How many ways can you say it’s going to be a cold winter? The Farmer’s Almanac outdid itself in coming up with phrases to adequately prepare people in almost every corner of the U.S. for a humdinger of a season, one that deserves the name winter.
The phrase emblazoned over Wyoming on the Farmer’s Almanac 2017 map warns of “freezing cold.” How is that different from the “numbing cold” predicted for the Great Lakes or the “ice cold” headed to New England? I’m sure I don’t know, even though I’m a connoisseur of cold. I can guess the actual temperature outside accurately down to minus 30. After that, it’s all a blur of frozen nasal passages and earlobes that throb from having metal earring loops painfully conducting the climate to the wearer.
The Almanac saved its most colorful predictions for the south with Texas looking forward to “chilled to the bone cold” and the southeast to “penetrating cold.”

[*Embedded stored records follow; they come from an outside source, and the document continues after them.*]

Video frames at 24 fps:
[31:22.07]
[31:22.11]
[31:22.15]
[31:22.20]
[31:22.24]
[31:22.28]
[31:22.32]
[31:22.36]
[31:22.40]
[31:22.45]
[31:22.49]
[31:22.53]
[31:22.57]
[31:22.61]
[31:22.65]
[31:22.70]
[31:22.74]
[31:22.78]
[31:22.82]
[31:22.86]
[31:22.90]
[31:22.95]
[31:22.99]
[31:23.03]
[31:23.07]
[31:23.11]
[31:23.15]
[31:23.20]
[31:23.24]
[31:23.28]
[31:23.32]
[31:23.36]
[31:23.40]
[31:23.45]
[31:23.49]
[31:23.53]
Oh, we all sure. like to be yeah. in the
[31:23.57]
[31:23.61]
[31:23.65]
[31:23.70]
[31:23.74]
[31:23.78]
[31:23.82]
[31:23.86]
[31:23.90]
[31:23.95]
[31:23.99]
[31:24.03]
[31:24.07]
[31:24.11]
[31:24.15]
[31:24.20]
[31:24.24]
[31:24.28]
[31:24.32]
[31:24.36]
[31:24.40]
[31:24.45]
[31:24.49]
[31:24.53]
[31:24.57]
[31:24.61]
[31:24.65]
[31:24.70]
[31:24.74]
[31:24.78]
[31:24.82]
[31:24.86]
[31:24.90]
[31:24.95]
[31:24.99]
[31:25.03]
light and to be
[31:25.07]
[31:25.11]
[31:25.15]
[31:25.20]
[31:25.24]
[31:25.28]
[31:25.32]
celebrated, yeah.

But, as any reader of the Dictionary of American Regional English could tell them, the Farmer’s Almanac writers could have upped their game greatly with distinctions ranging from the Alaskan gem “colder than a brass toilet seat in the Yukon” to a Boston favorite “as cold as Finnegan’s feet the day they buried him.”
One phrase especially popular in our area has a nice historical ring to it – “… hasn’t been this cold since eighteen-hundred-and-froze-to-death.” I remember that year well. The snowdrifts were almost as high, frozen and dark from road dirt as this year.

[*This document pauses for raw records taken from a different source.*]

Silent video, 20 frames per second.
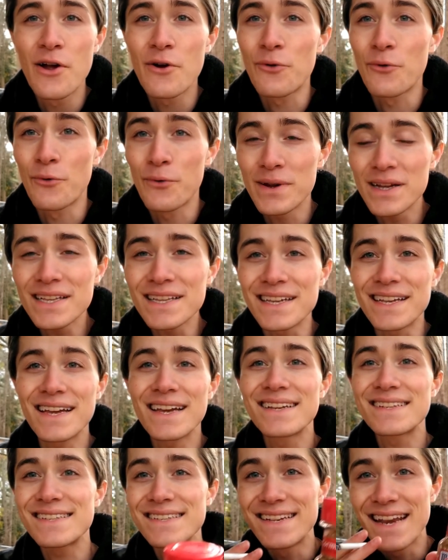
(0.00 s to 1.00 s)
Really,
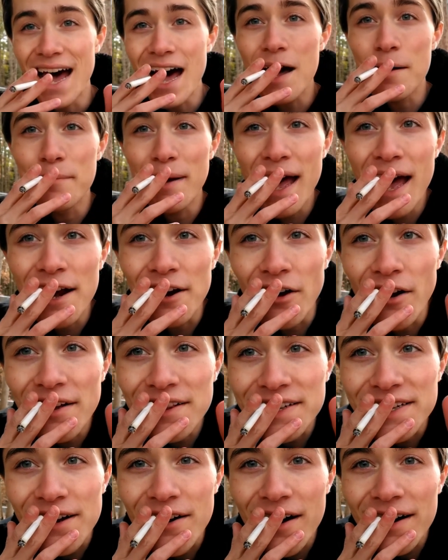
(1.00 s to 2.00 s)
it's not bad,
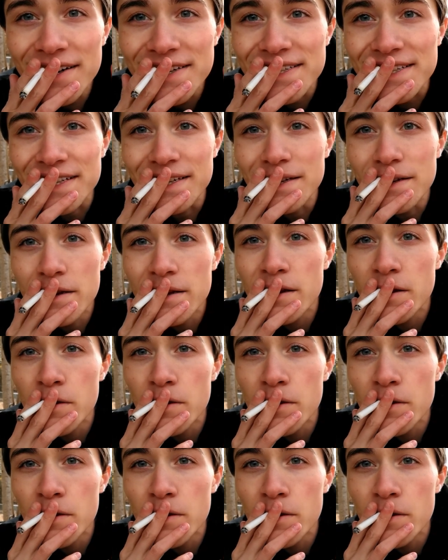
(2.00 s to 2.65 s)
honestly.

The one resident of our house in love with snowdrifts is the golden retriever Lucy. She will spend hours leaping up and down on the semi-permanent six-foot drift in the front yard imitating a hyped up bunny rabbit. Just last week her months of steady, obsessive digging finally paid off when she unearthed the frosty carcass of a mostly-destroyed tennis ball from seasons past. She promptly darted into the house and dumped the frozen thing into my lap as I sat in a flannel nightgown drinking the magical first cup of coffee of the morning. I was as happy about that gift as our daughter was when the cat similarly found a frozen mouse carcass to show off to her.

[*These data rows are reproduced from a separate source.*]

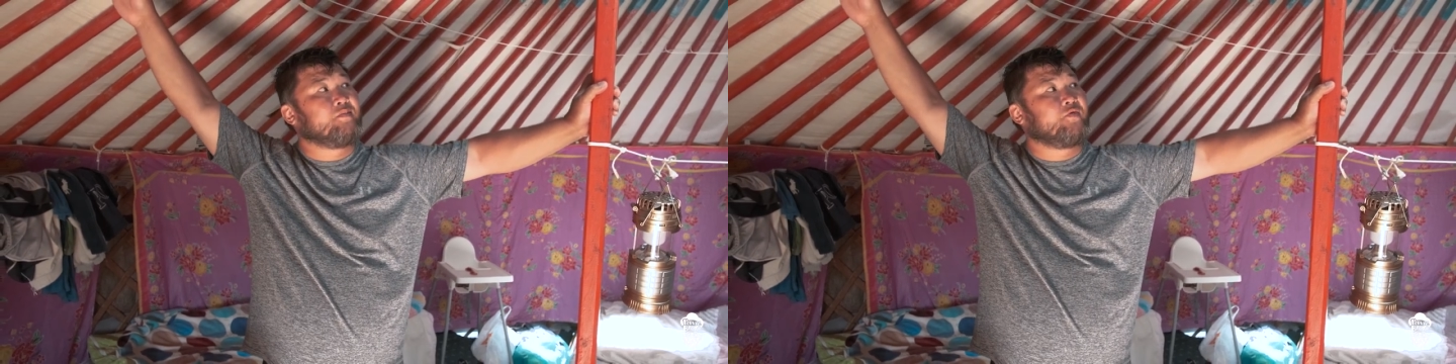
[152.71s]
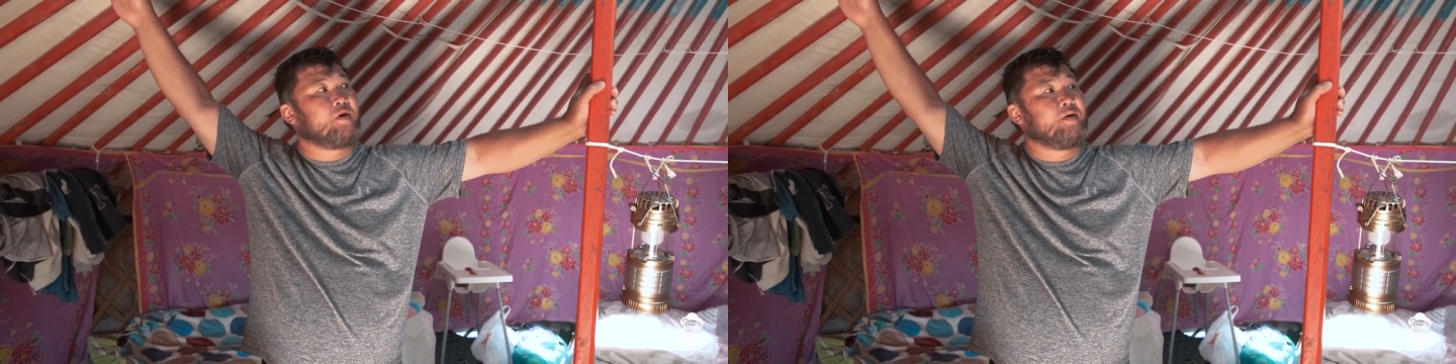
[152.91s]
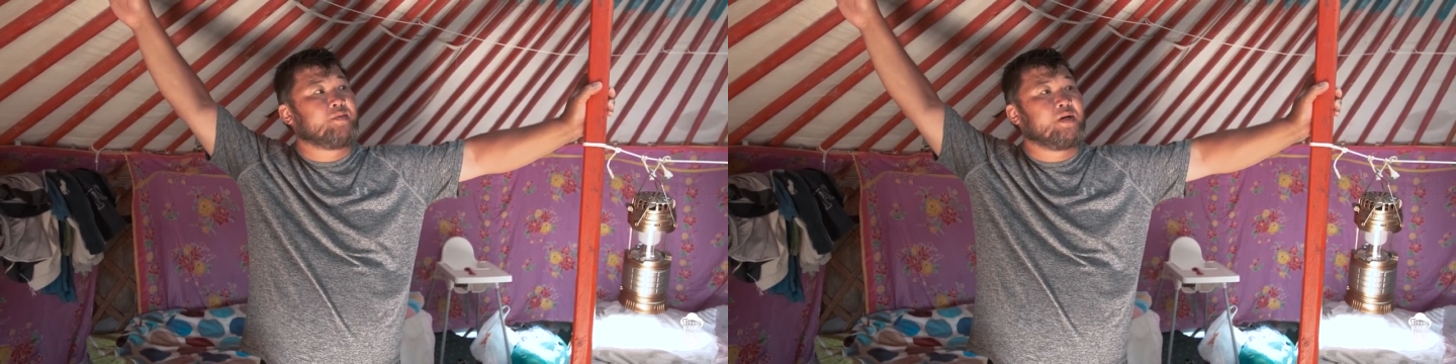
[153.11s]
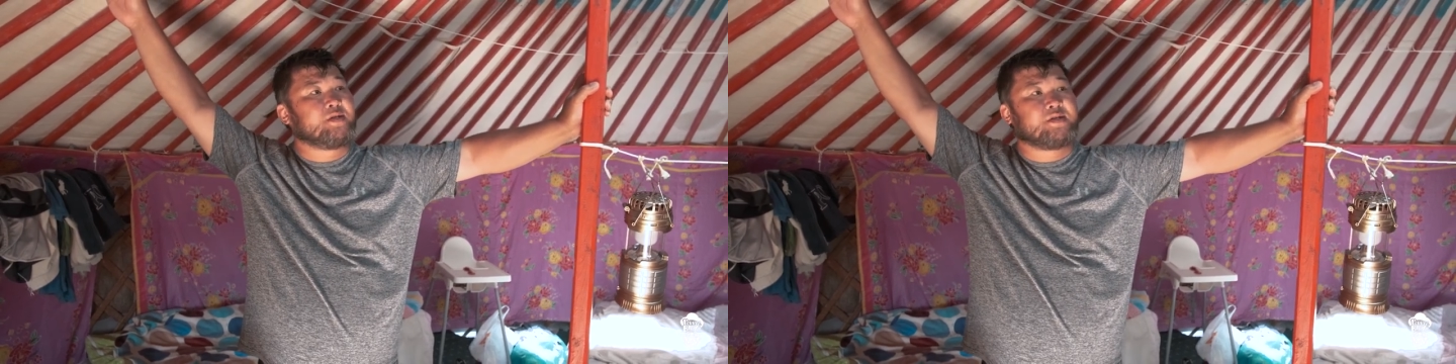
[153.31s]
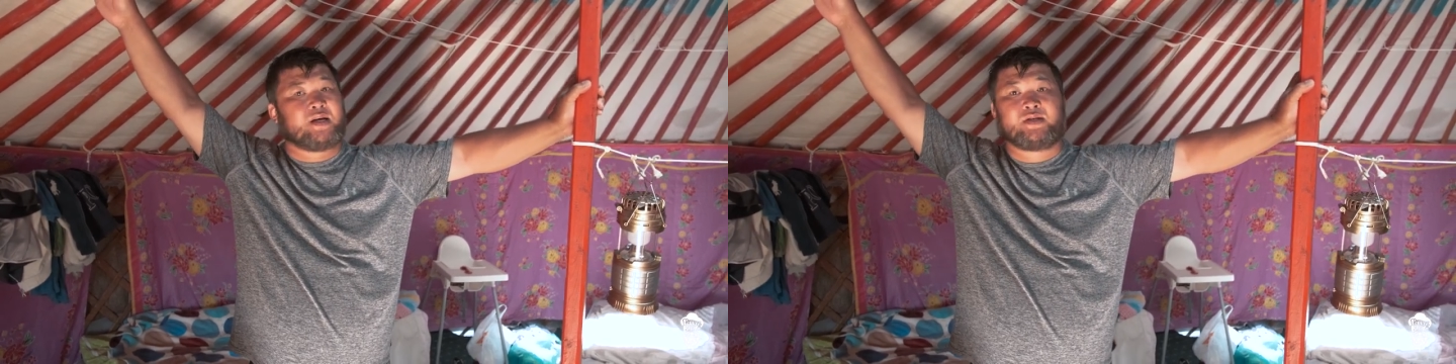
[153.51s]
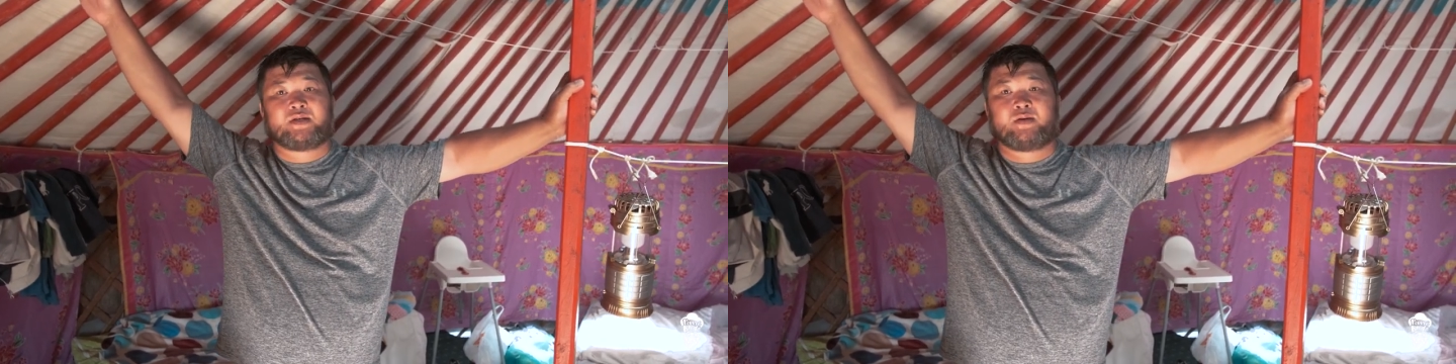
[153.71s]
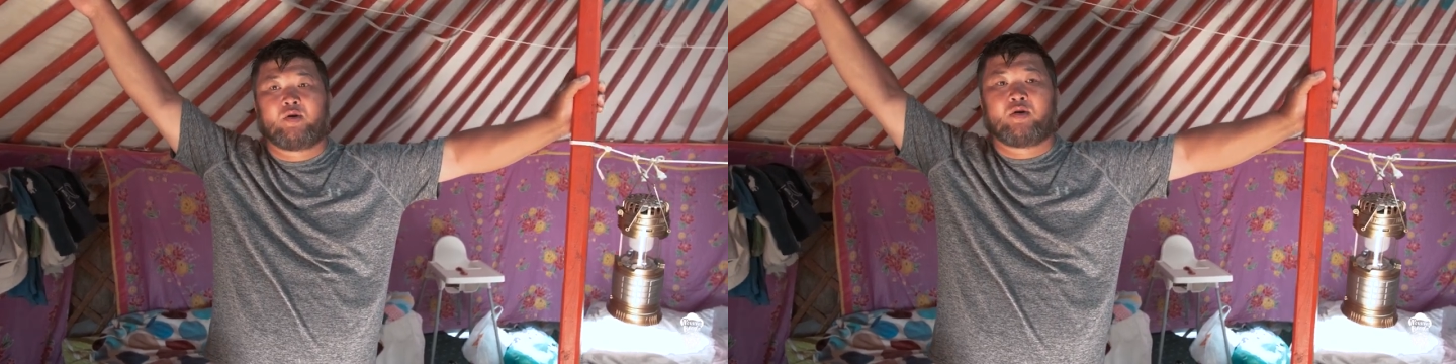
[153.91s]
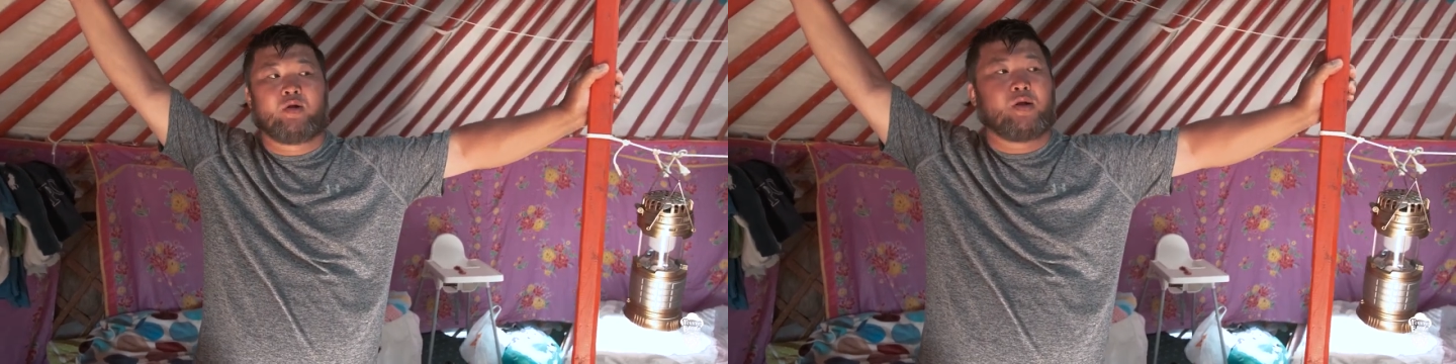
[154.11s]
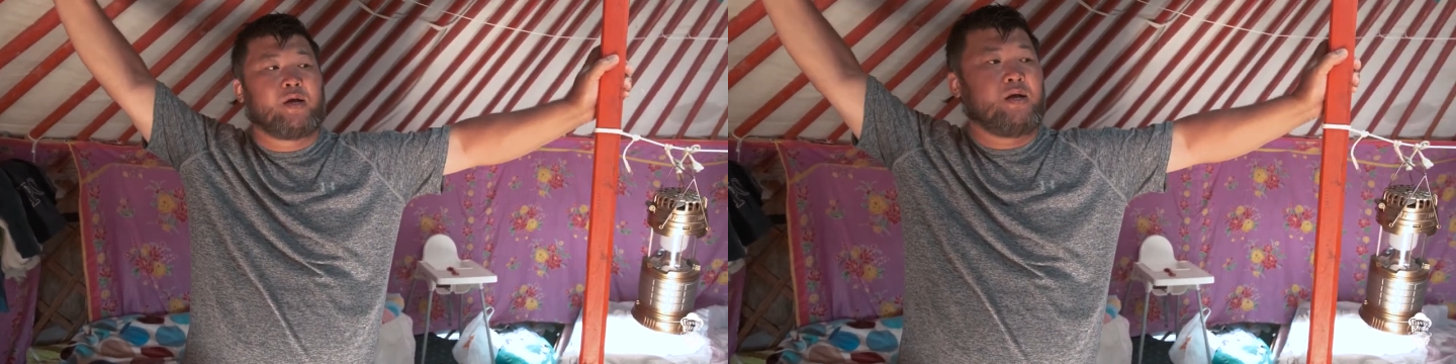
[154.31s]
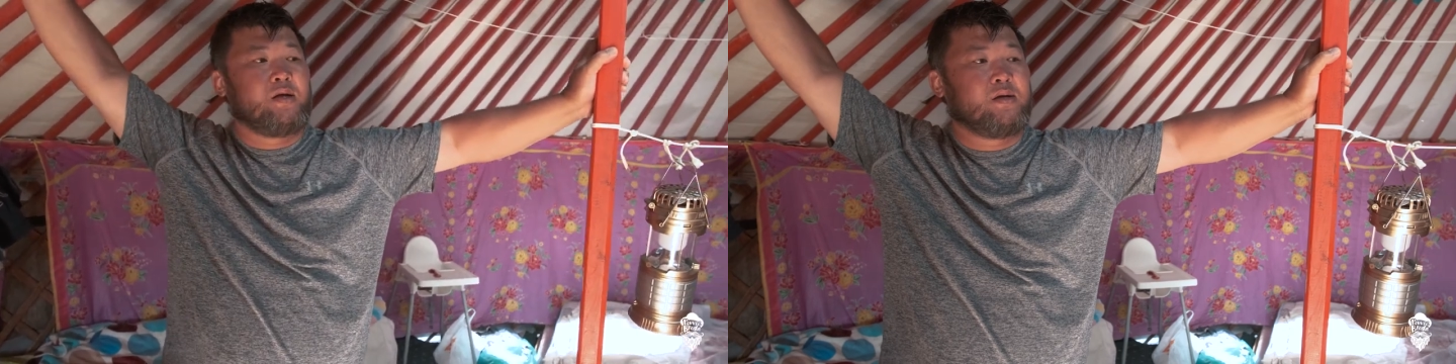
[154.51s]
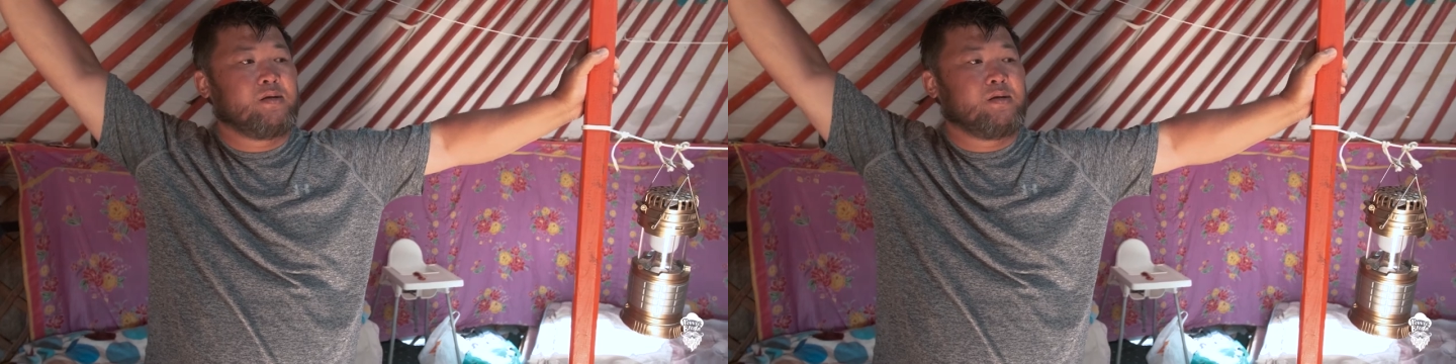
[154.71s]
from the central Mongolia,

What I love about the snow cover is that a multitude of dog leavings just don’t exist any more. Snow has transformed the land into a smooth, white surface that any princess would be proud to walk upon. Then comes that dreaded day in April when the snow melts and the ground looks like someone dumped a latrine upside down as a prank. It’s important to run outside and dispose of the dog droppings immediately, while they are still frozen hard as a rock. Waiting a few days until the spring sun melts them into soggy smears is not a good idea. This is no time for procrastination.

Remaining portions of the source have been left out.